The drawing room blazed with afternoon light that transformed winter into something approaching magic. Furniture had been pushed against walls to create space on the carpet, and Christmas decorations adorned every surface with a warmthentirely absent from the rest of his carefully preserved house. Holly wound through candlesticks, evergreen boughs arranged with surprising artistry, even paper chains strung between windows that could only be Lillian’s handiwork.
But Edmund barely registered the festive transformation. His attention fixed entirely on the two women moving together across the carpet in what appeared to be dance steps, though Lillian’s execution was enthusiastic rather than technically sound.

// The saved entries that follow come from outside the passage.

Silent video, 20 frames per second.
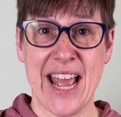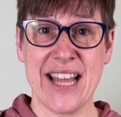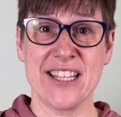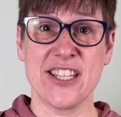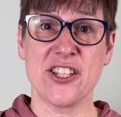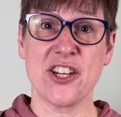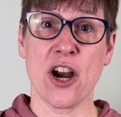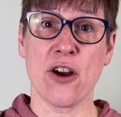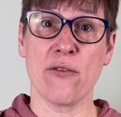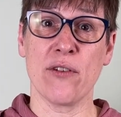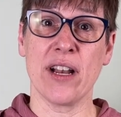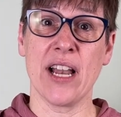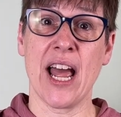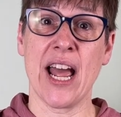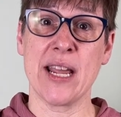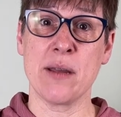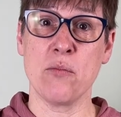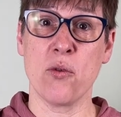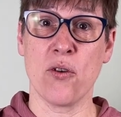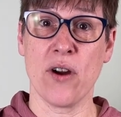and start
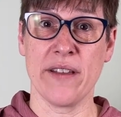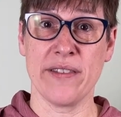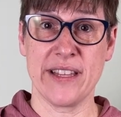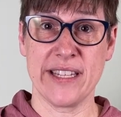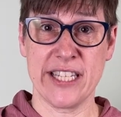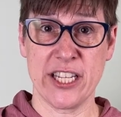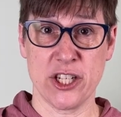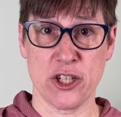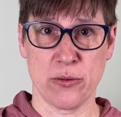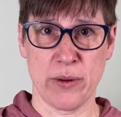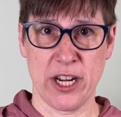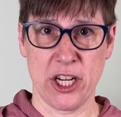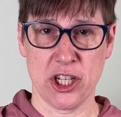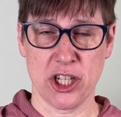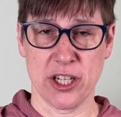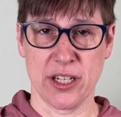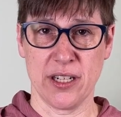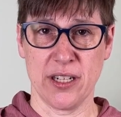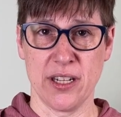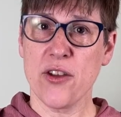relying more on the
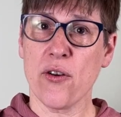situation,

“One, two, three—no, darling, your left foot first.” Isadora’s voice carried patient instruction without the sharp edge that characterized Mrs. Hale’s teaching. “Like this. Watch my feet rather than worrying about your own.”
She demonstrated the sequence with fluid grace that made Edmund’s throat close. This was the woman he’d married—brilliant and kind and apparently determined to teach his ward social graces despite receiving nothing but coldness in return.
And she was beautiful. Not in the porcelain-doll way London ladies cultivated, but with the sort of natural elegance that came from genuine confidence rather than mere performance.
How had he convinced himself he could maintain distance from this woman? How had he imagined their arrangement could remain purely practical when watching her laugh with his ward made him want things he had no right to desire?
“I shall never learn,” Lillian groaned, tripping over her hem with enough violence to send her stumbling. “My feet simply refuse to cooperate with my intentions.”
“Nonsense.” Isadora caught her before she could fall, steadying the girl with gentle hands that Edmund had felt against his own arm, his shoulder, burning through fabric during their brief dance at the Fairfax dinner. “You will master this. It just takes some practice and a partner who doesn’t mind missteps. Dancing is meant to be enjoyed, not endured.”
She hummed another phrase of that bright melody, guiding Lillian through steps with patience Edmund had never possessed. His ward’s face was flushed with exertion and something that looked dangerously like happiness—an expression he’d failed to inspire during six months of determined guardianship.
The observation settled like lead in his chest. Here was evidence of his inadequacy made manifest: Isadora had accomplished in weeks what he couldn’t achieve in half a year. Had brought light to Lillian’s eyes, laughter to her voice, joy to an existence Edmund had reduced to rigid schedules and careful isolation.
What right did he have to intrude on this? What possible good could his presence bring to their lesson?